How Covenant House is catching mass audiences with its new campaign

The ads use social media and OOH executions to reach both young people and their parents.

New advertising from Covenant House Toronto brings the very real issue of sex trafficking to the attention of Canadians.

Launched last week in advance of Human Trafficking Awareness Day on Feb. 22, “Shoppable Girls” was designed to reach girls and their parents through a disruptive social media and OOH approach. In order to make sure this information is spread far and wide, the creative and media plan needed to have stopping power. The media channels selected are those used most frequently by the target audiences: Instagram and Snapchat for teens, Facebook for parents, and OOH for mass audiences. The OOH executions are placed in high-traffic spaces, including Yonge-Dundas Square, Vaughan Mills Mall and transit stations across Toronto.

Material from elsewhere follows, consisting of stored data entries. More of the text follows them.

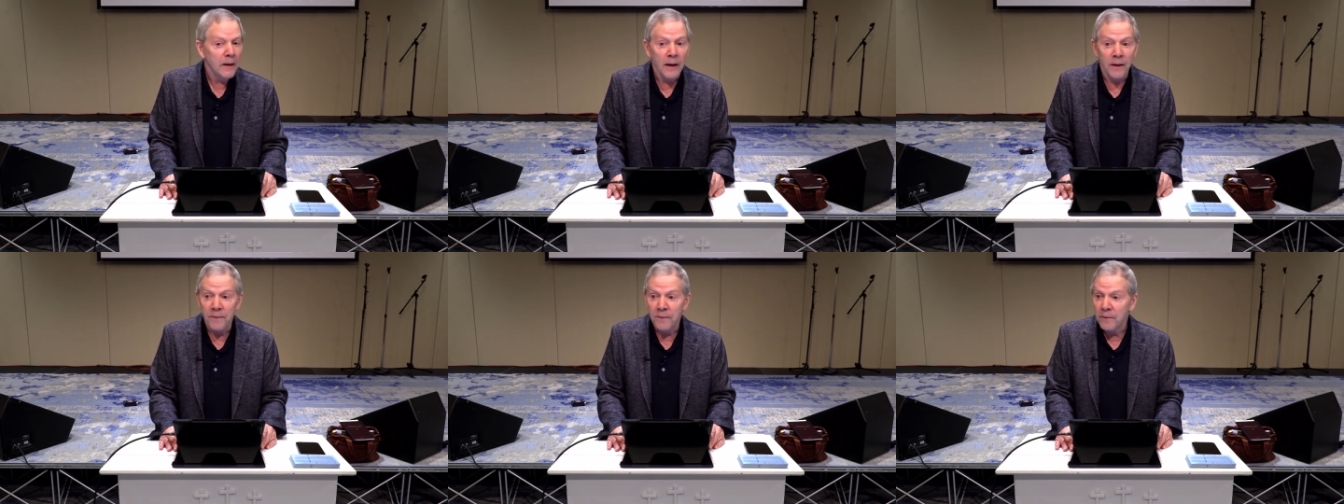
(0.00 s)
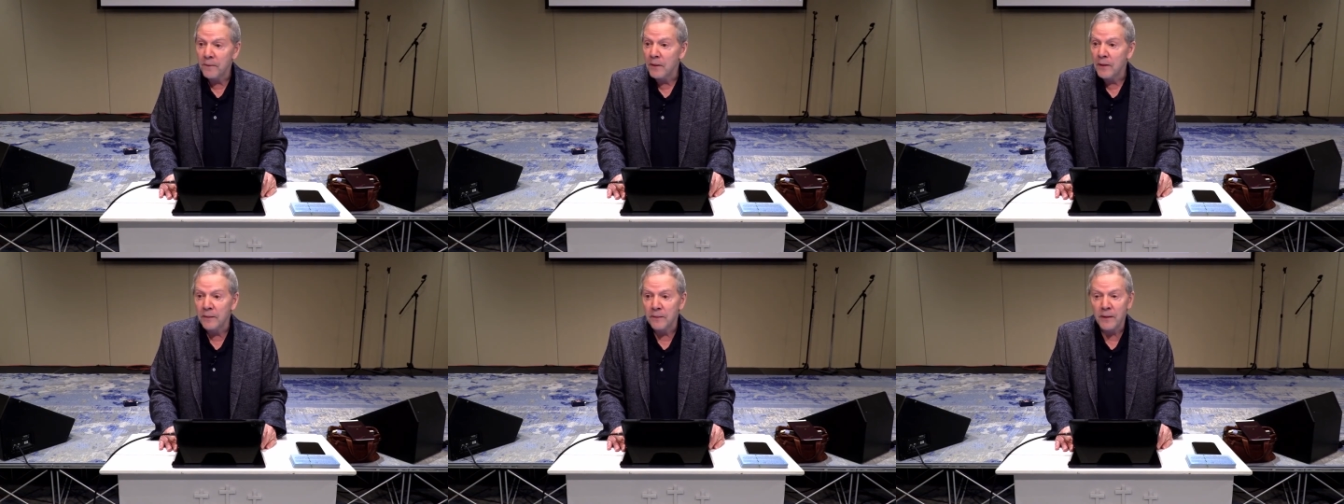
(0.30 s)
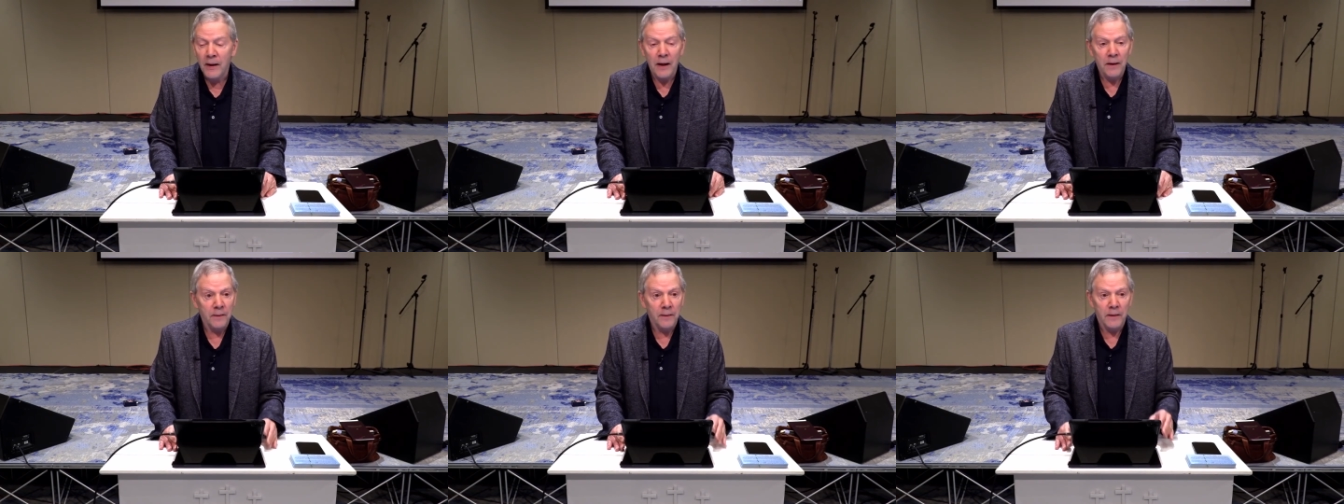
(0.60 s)
And
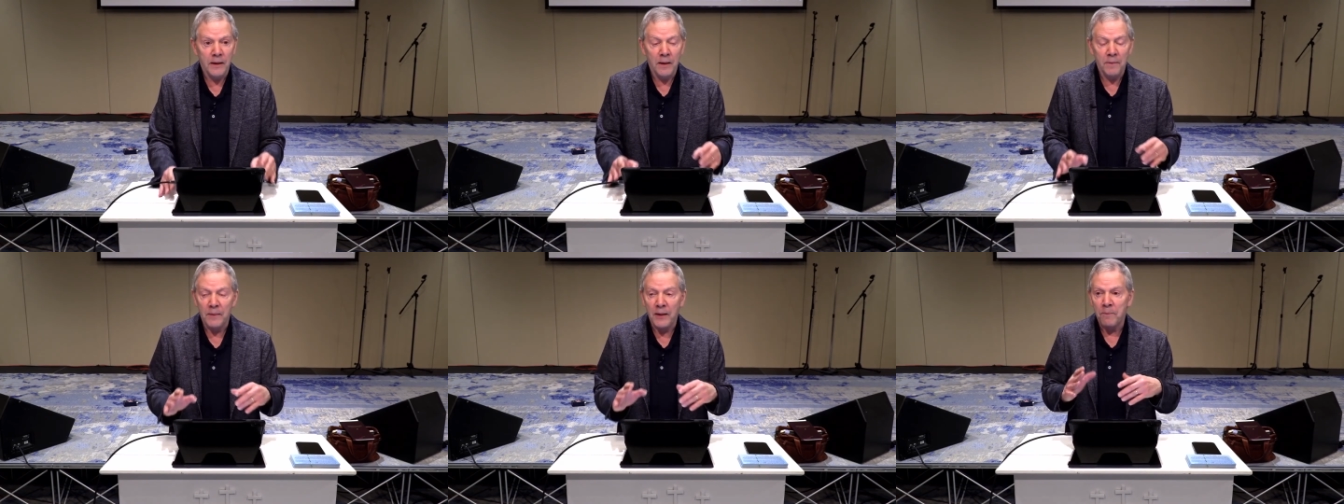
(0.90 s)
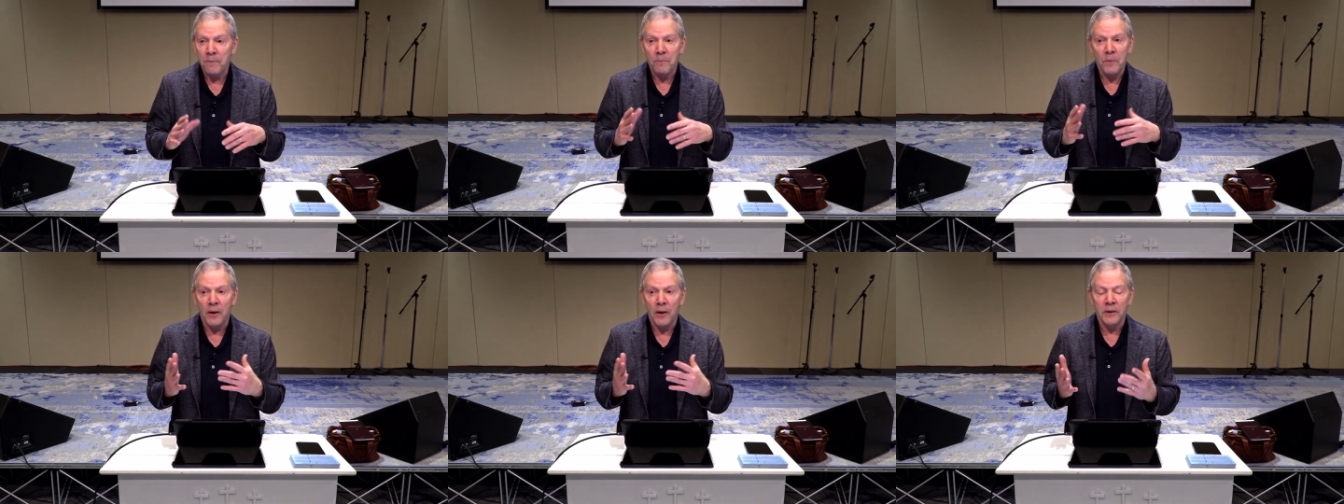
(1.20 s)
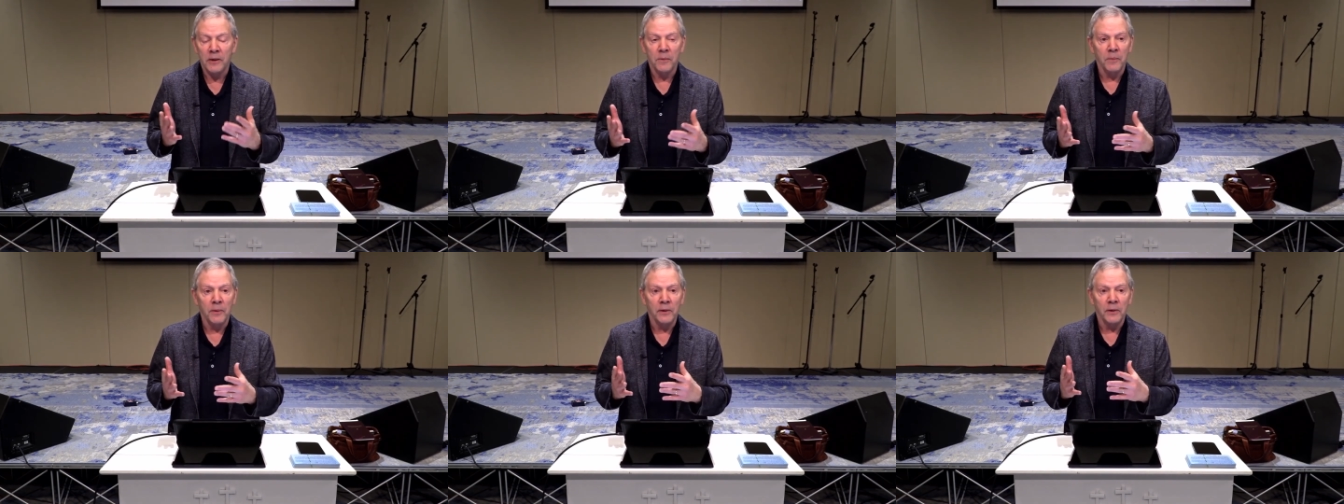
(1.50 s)
that
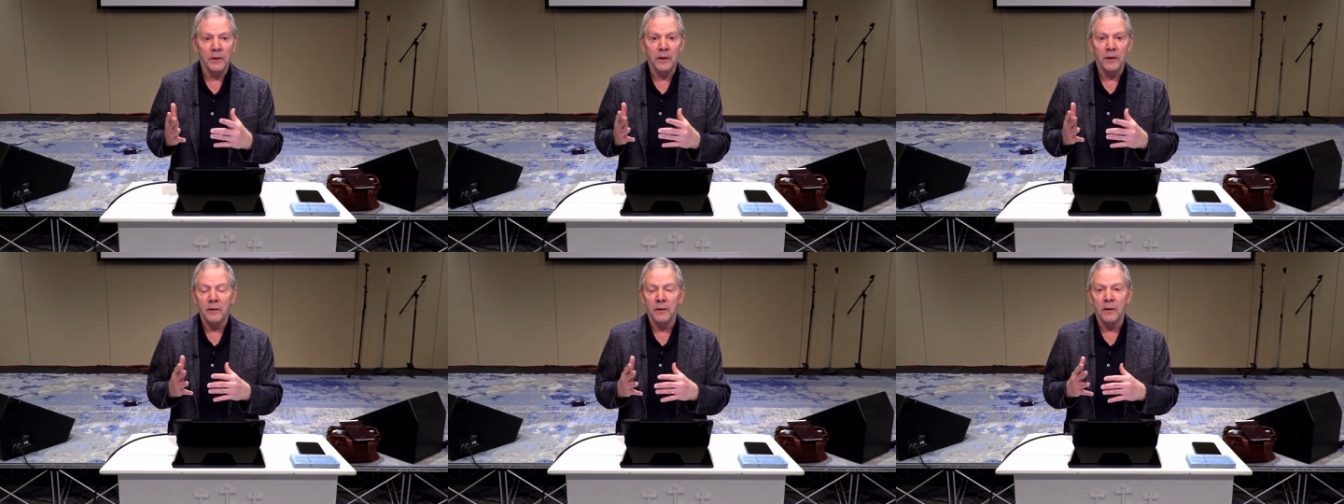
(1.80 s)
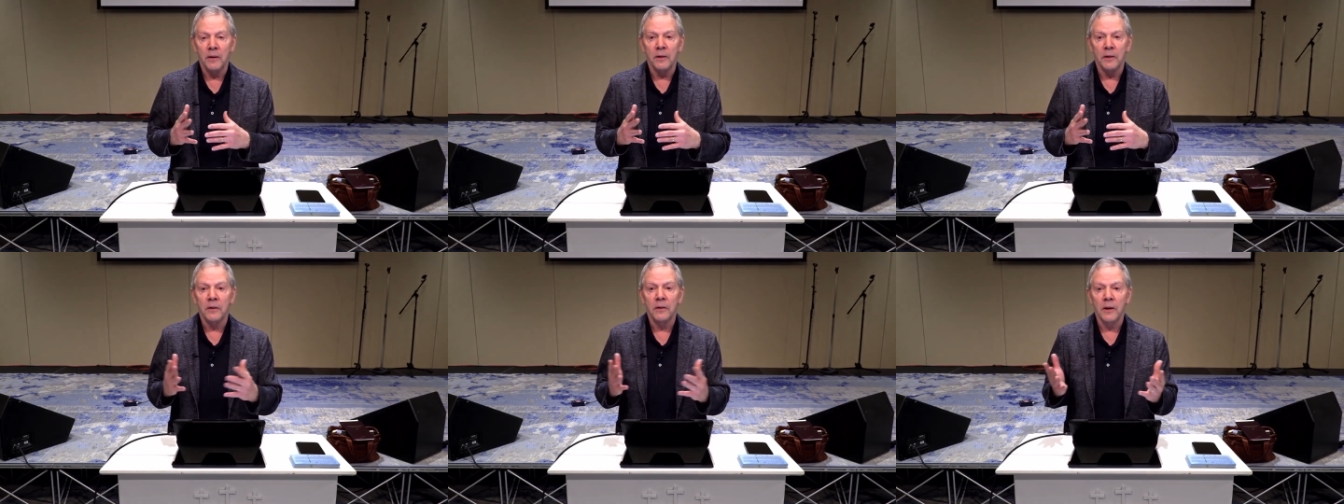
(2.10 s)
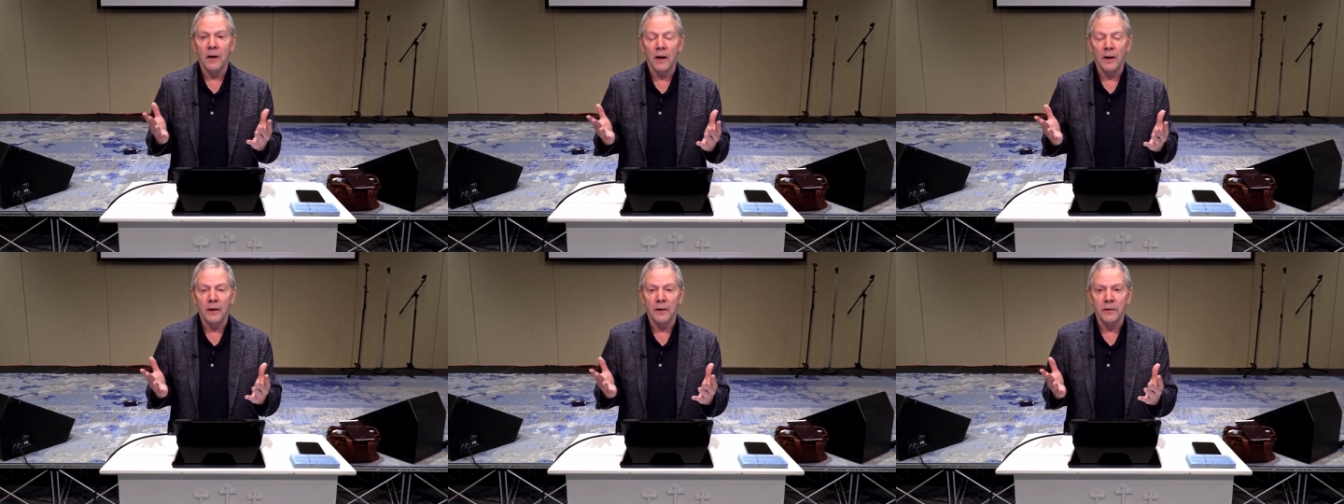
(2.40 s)
possibility is
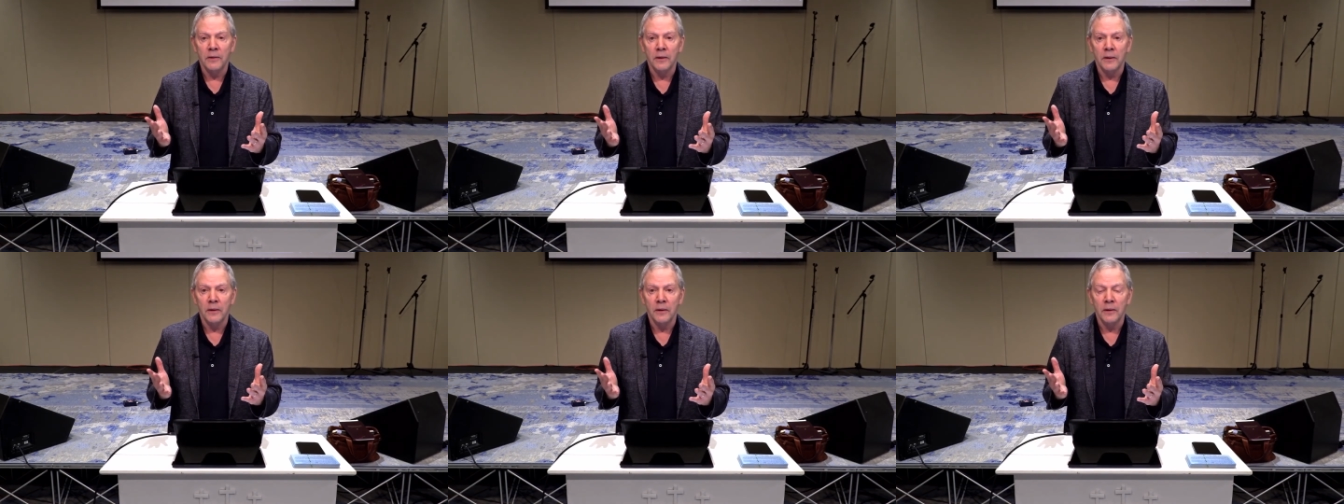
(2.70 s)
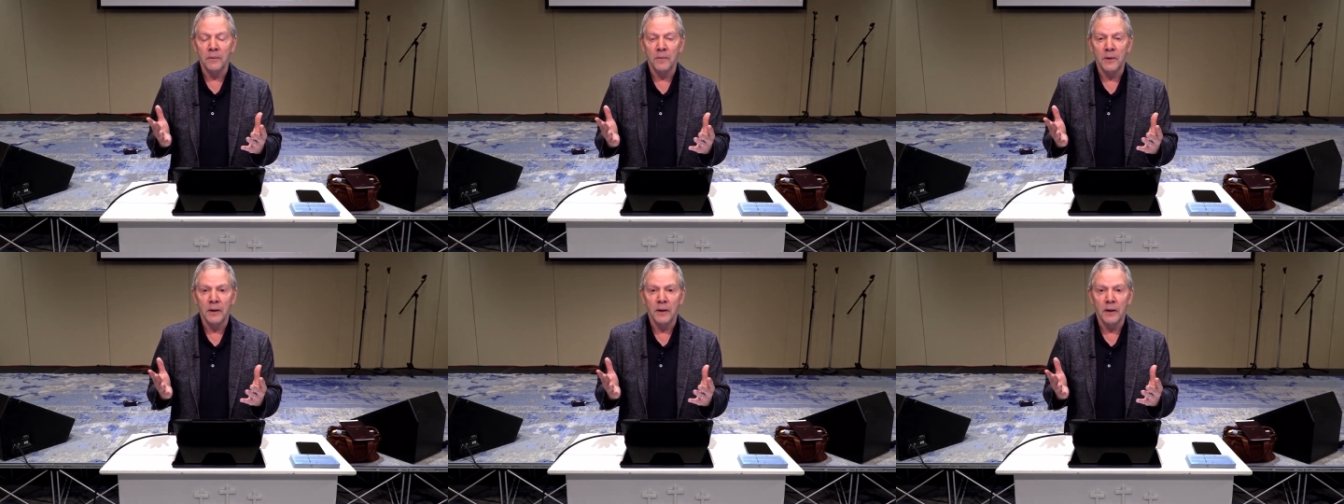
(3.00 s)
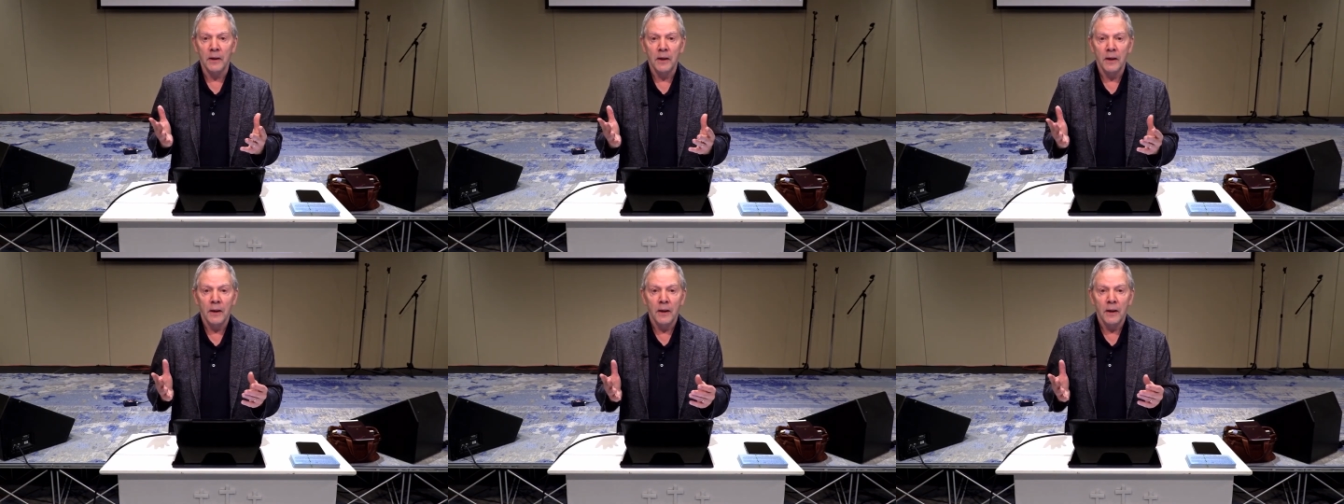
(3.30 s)
astonishing to me.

Media Experts handled planning and buying for the campaign (on a pro-bono basis). Elizabeth Clarke-Joyce, account director at the agency, says the media strategy was meant to present the creative in a way that would disrupt everyday experiences of parents, caregivers, and young girls in the Toronto core. The  online experience included those that would be common from a new fashion collection, with shoppable ads, stories and carousels with all of the girls on Facebook and Instagram, and ads and collections on Snapchat.

The campaign was launched from a storefront-styled pop-up on the fashionable Queen West strip in Toronto, video content generated from which will be shared deepen the connection with the most engaged target segments through Facebook promoted video. It will continue to be amplified with a DPS Shoppable Girls customized print content piece in the mid-March edition of The Kit, the Toronto Star’s fashion and beauty trends.

Besides working with Media Experts, Covenant House also worked with Taxi on creative and Weber Shandwick on PR. The campaign has a four-week run.